Bad Advice

r-avatarWriters get a lot of advice. Most of it is bad.

Because of basic economics, the bulk of the advice that’s available is aimed at aspirants and novices, and that turns out to be the biggest factor in why so much of it’s awful. Some of the bad advice starts off life as good advice for neophytes, which goes bad once you progress to a more advanced level. It holds you back.

Grammar pedantry accounts for a giant pile of iffy admonitions, but as we gain confidence most of us tune that stuff out. Novices do need more structure (sorry, novices) but we should all aspire to start breaking the rules someday. On that day, you will find it’s suddenly a lot harder to locate any kind of guidance (sorry, no-longer-novices).

Some bad advice is just bad advice no matter who you are, and the beginners accept it because they don’t know any better.
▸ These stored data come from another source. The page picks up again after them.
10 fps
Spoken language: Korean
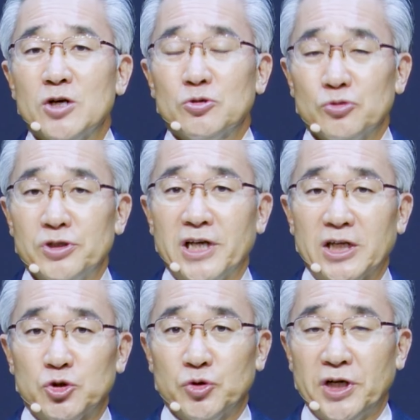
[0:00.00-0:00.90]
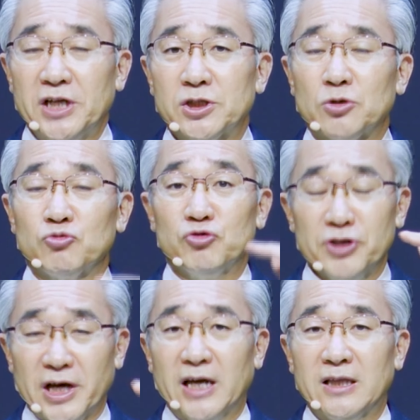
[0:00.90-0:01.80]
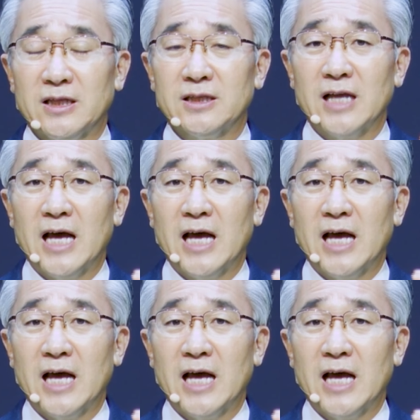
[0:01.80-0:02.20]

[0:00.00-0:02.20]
우리의 최선 위에 있는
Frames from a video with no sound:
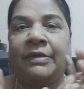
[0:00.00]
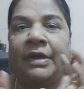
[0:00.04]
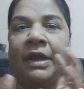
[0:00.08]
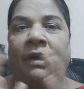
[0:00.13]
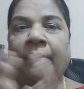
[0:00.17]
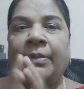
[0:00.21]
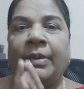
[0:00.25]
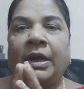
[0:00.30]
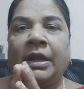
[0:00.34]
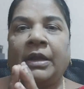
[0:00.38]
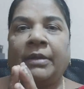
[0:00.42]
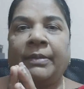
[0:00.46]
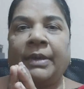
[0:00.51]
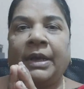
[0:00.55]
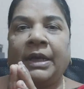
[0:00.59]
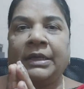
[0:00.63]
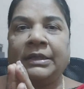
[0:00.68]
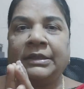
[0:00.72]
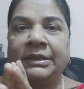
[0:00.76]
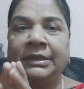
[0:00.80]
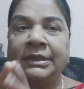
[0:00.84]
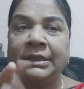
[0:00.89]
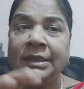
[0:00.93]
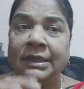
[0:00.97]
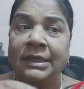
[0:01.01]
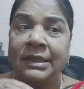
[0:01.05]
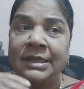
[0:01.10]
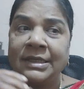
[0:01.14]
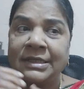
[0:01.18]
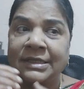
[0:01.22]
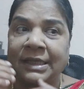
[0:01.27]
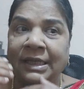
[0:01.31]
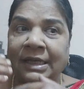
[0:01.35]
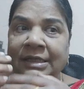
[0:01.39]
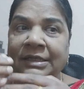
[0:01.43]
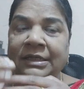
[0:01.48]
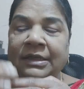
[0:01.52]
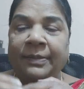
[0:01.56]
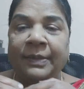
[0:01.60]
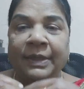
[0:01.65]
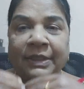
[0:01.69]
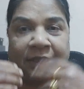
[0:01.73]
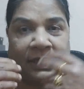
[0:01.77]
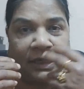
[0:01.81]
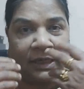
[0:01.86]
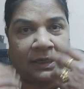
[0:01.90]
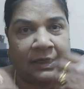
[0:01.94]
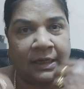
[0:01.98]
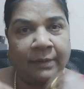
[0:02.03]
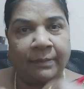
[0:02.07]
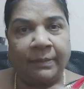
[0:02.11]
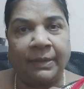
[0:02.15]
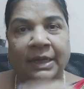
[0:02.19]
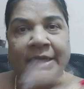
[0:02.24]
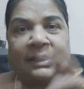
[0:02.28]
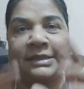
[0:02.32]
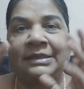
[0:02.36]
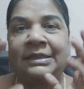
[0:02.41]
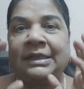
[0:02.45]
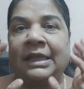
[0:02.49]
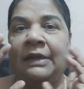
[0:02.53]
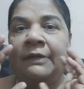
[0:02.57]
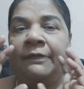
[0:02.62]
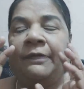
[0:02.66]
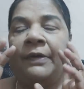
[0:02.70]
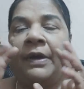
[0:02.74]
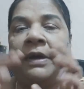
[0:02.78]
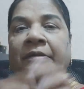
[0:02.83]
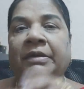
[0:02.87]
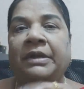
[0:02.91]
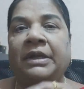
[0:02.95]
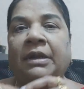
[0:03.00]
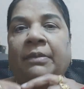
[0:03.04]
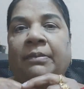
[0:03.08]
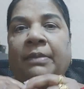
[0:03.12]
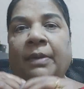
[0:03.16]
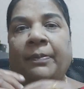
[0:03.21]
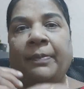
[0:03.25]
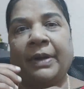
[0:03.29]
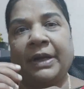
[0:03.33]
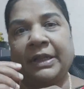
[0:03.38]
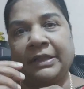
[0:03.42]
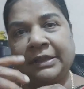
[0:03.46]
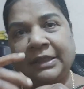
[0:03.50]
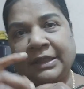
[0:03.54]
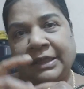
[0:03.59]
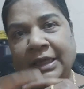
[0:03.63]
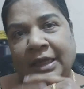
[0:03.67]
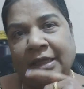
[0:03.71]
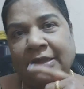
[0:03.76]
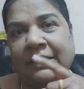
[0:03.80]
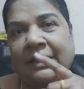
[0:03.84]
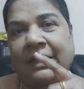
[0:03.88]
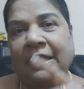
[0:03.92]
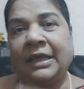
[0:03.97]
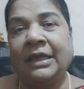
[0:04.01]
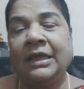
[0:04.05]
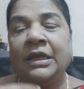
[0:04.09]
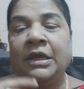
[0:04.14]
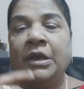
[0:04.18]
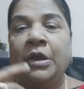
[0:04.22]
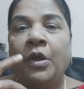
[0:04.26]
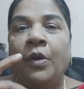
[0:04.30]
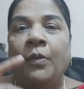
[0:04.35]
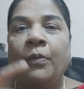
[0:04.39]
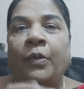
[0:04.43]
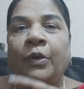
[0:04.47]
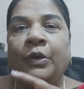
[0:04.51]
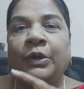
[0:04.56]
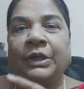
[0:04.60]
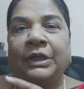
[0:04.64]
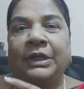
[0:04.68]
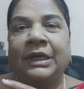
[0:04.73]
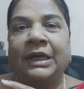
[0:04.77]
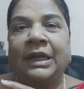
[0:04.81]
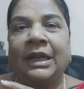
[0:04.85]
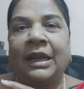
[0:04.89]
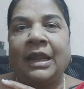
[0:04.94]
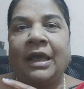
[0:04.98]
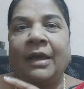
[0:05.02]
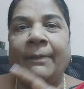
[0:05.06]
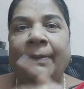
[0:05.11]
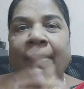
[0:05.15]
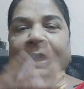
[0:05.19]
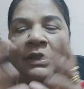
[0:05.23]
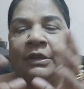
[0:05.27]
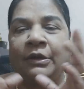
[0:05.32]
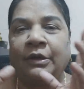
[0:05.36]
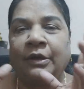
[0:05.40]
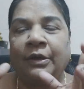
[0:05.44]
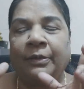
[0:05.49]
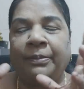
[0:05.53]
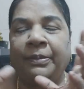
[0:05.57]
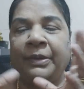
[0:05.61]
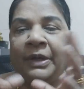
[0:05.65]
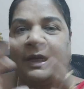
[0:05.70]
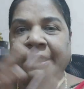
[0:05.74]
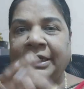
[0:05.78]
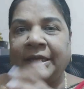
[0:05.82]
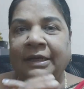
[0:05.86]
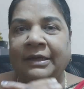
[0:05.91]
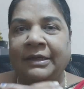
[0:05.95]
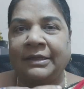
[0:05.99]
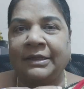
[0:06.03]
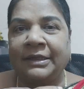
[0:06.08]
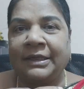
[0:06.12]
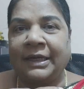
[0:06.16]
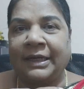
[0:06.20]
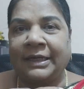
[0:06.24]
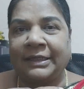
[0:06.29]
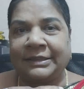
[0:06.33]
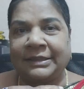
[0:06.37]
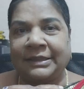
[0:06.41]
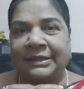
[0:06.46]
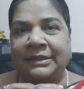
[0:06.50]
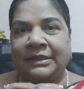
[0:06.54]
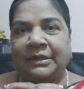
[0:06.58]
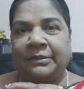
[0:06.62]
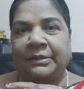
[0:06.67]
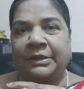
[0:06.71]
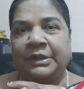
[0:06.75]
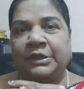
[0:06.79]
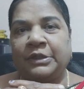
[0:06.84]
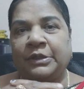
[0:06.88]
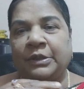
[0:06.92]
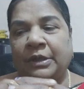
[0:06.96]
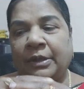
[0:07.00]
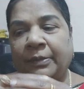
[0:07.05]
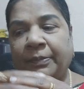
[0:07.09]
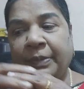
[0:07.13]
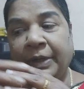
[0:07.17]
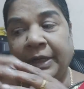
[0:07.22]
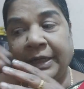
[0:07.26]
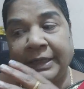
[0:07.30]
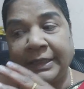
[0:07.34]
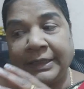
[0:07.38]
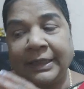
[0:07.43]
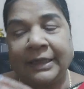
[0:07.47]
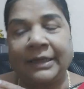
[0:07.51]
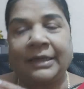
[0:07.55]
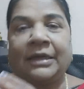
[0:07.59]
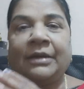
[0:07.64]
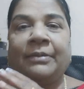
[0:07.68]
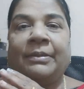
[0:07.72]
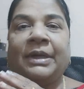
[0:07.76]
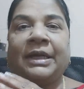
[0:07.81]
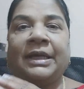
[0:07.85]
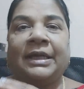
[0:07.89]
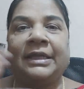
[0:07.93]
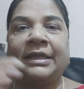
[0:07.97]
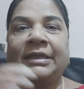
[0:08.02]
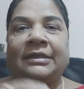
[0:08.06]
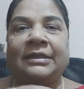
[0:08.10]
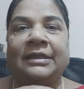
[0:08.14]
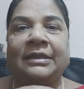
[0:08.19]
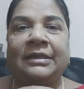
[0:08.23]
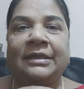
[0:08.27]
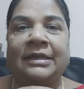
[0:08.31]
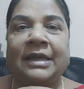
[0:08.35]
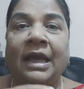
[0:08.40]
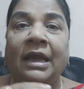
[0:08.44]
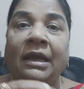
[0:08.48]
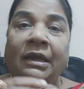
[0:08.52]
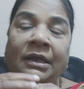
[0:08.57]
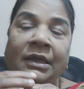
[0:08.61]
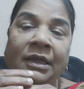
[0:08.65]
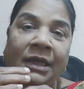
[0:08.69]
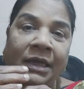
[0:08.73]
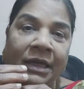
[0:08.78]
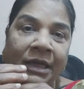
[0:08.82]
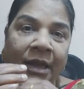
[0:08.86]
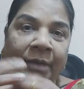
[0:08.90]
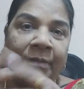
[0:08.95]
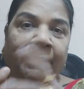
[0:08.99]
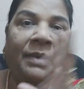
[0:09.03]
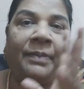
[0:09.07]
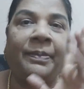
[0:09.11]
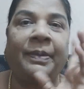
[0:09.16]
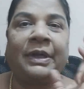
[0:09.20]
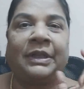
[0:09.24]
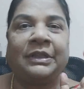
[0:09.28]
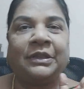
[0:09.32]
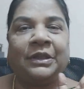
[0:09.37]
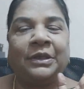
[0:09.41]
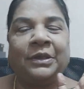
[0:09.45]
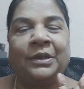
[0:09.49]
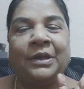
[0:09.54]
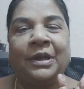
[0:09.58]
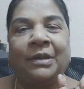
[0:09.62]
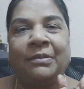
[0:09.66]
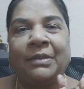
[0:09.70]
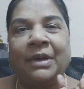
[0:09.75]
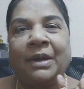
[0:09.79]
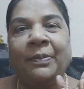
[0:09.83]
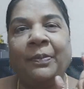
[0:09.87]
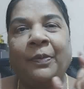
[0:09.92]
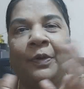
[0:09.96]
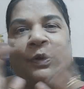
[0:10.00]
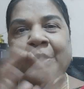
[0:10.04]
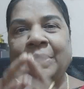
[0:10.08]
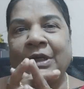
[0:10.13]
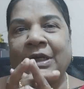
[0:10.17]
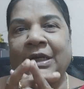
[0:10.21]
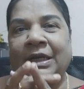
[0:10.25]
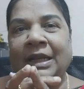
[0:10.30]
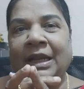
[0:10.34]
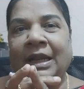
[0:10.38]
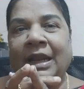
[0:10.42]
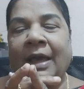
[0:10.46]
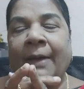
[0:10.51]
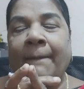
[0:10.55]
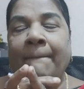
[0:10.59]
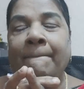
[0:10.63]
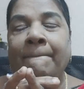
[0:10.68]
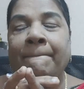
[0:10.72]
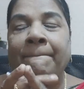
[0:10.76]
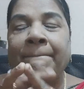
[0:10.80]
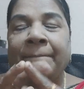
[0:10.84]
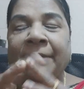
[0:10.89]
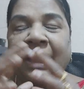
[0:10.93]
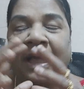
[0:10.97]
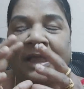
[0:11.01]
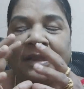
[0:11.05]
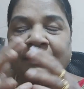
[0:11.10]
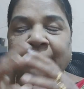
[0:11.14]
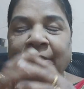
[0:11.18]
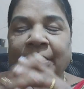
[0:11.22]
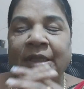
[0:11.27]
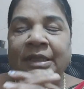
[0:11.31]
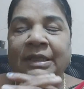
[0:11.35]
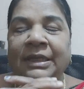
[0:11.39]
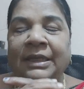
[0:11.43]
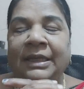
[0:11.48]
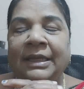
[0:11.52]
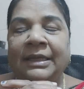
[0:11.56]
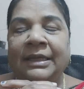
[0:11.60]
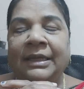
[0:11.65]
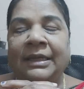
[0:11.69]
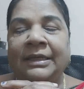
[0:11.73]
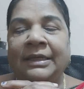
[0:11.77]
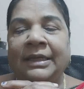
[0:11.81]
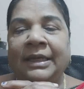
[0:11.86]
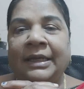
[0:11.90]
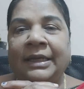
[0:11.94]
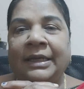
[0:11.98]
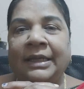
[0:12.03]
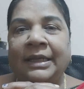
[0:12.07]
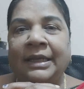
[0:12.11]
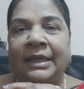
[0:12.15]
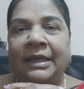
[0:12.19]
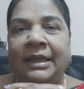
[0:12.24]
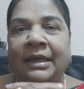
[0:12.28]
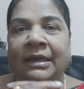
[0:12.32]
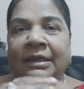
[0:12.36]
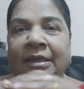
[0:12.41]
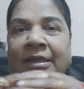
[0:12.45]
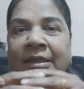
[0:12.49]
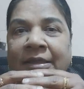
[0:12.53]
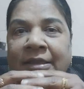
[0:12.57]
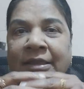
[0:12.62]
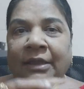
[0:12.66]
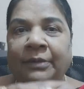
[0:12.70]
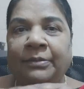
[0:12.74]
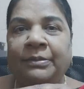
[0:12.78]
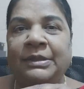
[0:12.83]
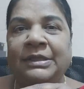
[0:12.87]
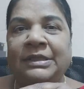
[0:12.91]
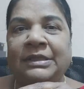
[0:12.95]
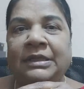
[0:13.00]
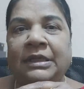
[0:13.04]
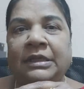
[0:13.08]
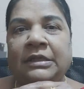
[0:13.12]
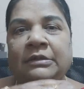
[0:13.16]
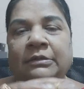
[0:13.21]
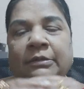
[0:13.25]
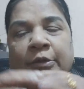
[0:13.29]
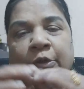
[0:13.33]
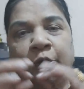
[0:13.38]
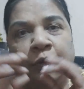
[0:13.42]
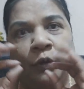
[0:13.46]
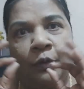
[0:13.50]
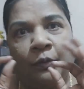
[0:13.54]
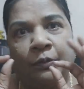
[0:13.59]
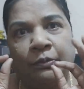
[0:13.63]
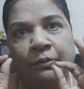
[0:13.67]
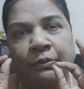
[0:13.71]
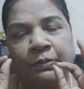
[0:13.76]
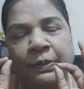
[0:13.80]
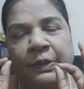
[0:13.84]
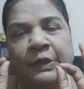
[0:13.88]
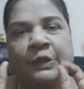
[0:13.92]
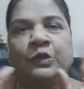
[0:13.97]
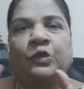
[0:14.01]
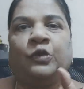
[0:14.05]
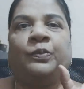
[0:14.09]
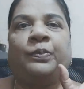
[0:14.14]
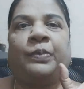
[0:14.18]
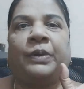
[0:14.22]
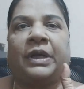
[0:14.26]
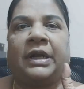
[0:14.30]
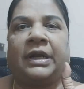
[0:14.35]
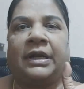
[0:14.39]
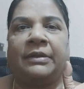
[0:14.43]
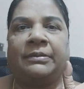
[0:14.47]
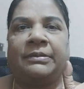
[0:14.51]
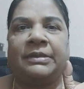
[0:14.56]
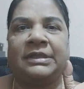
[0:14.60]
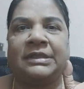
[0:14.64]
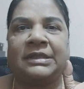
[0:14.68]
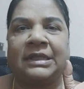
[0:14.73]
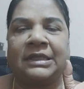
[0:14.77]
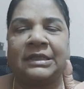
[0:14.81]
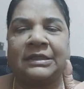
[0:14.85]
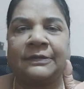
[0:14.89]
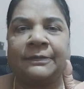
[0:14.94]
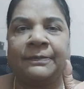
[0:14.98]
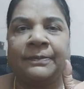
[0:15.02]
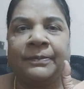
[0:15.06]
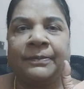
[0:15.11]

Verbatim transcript: வியாபாரம் ஆகுது சில சமயத்தில் நம்மளை செல்ஃபாகவே நம்ம படத்தையே அதில் போட்டுக்கிடலாம் அதோட பிரிண்டர் இது கிடச்சிது அப்படின்னு சொன்ன பிரிண்டர் நமக்கு இருந்ததுன்னா நம்ம படத்தையும் நம்ம போட்டுக்கிடலாம் அது மாதிரி என்னன்னு கேட்டிங்கன்னா இந்த பிஸ்னஸ் வந்து ரொம்ப சூப்பரான பிஸ்னஸ்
We were all beginners once, we all heard these toxic notions over and over, and as our craft develops we tend to keep believing — and spreading — these horrible ideas anyway. So, let’s try to not do that so much anymore.

What’s the worst advice writers get?

“Write what you know.”

If you happen to know things that are fascinating, then by all means write them. Otherwise, follow along as we think this through and see how it can drag you down. Let’s say you used to work in a restaurant, so you know the details of a working kitchen. You think you should be able to render it quite vividly, so you include it in your story. The fact that you spent all those hours in that environment actually has nothing to do with your skill in portraying it, but let’s agree that the scene-setting you produce is marvelous. Is it really all that interesting? Did your story honestly need to have a line cook character, or did it bow to your urge to write about his workplace? Readers need a reason to care about it, and “it’s a thing the author knows” doesn’t qualify.

Certainly we’re allowed to write what we know. But the better advice would be to write what you don’t know. Go learn! Stretch! Take wild guesses, make stuff up. That’s what writing is. Look outward, not inward. Write what someone else knows, letting it become something you know. And then it will become something your readers know.